EXERCISE REQUIREMENTS: Line by line, copy out the entries exactly and leave the pictures behind.

DATA TO USE:
━━━━━━━━━━━━━━━━

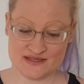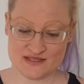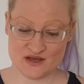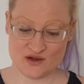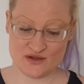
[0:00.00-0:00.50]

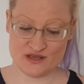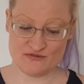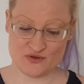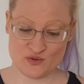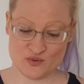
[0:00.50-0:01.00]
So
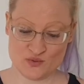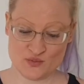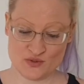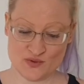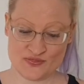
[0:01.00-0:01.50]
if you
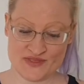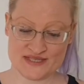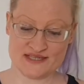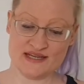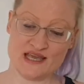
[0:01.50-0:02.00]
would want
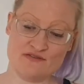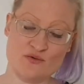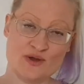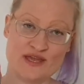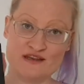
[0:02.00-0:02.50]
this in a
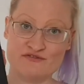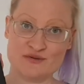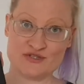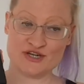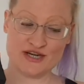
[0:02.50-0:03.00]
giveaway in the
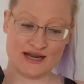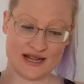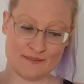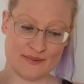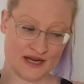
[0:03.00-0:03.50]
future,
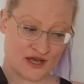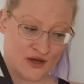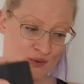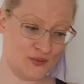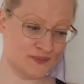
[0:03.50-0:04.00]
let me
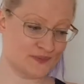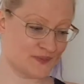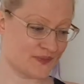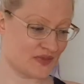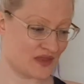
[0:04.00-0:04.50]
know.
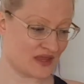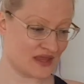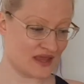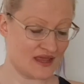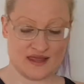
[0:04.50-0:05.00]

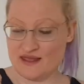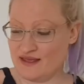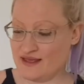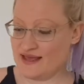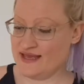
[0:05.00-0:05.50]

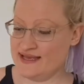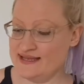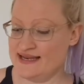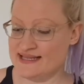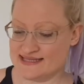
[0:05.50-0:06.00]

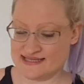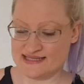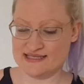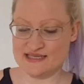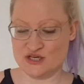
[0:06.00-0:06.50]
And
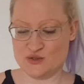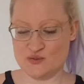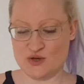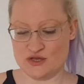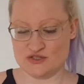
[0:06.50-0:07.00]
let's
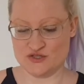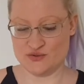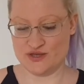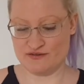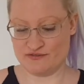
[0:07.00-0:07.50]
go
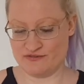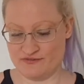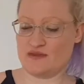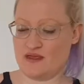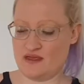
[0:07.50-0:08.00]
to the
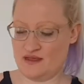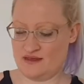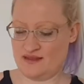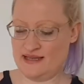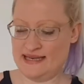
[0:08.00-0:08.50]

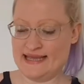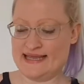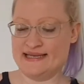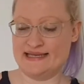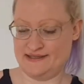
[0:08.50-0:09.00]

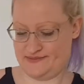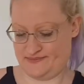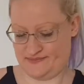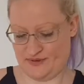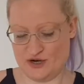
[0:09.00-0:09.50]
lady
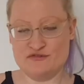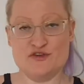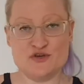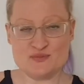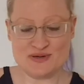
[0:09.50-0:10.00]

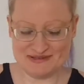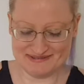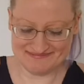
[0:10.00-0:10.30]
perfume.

━━━━━━━━━━━━━━━━

ANSWER TO THE PROBLEM:
[0:00.00-0:00.50]

[0:00.50-0:01.00]
So
[0:01.00-0:01.50]
if you
[0:01.50-0:02.00]
would want
[0:02.00-0:02.50]
this in a
[0:02.50-0:03.00]
giveaway in the
[0:03.00-0:03.50]
future,
[0:03.50-0:04.00]
let me
[0:04.00-0:04.50]
know.
[0:04.50-0:05.00]

[0:05.00-0:05.50]

[0:05.50-0:06.00]

[0:06.00-0:06.50]
And
[0:06.50-0:07.00]
let's
[0:07.00-0:07.50]
go
[0:07.50-0:08.00]
to the
[0:08.00-0:08.50]

[0:08.50-0:09.00]

[0:09.00-0:09.50]
lady
[0:09.50-0:10.00]

[0:10.00-0:10.30]
perfume.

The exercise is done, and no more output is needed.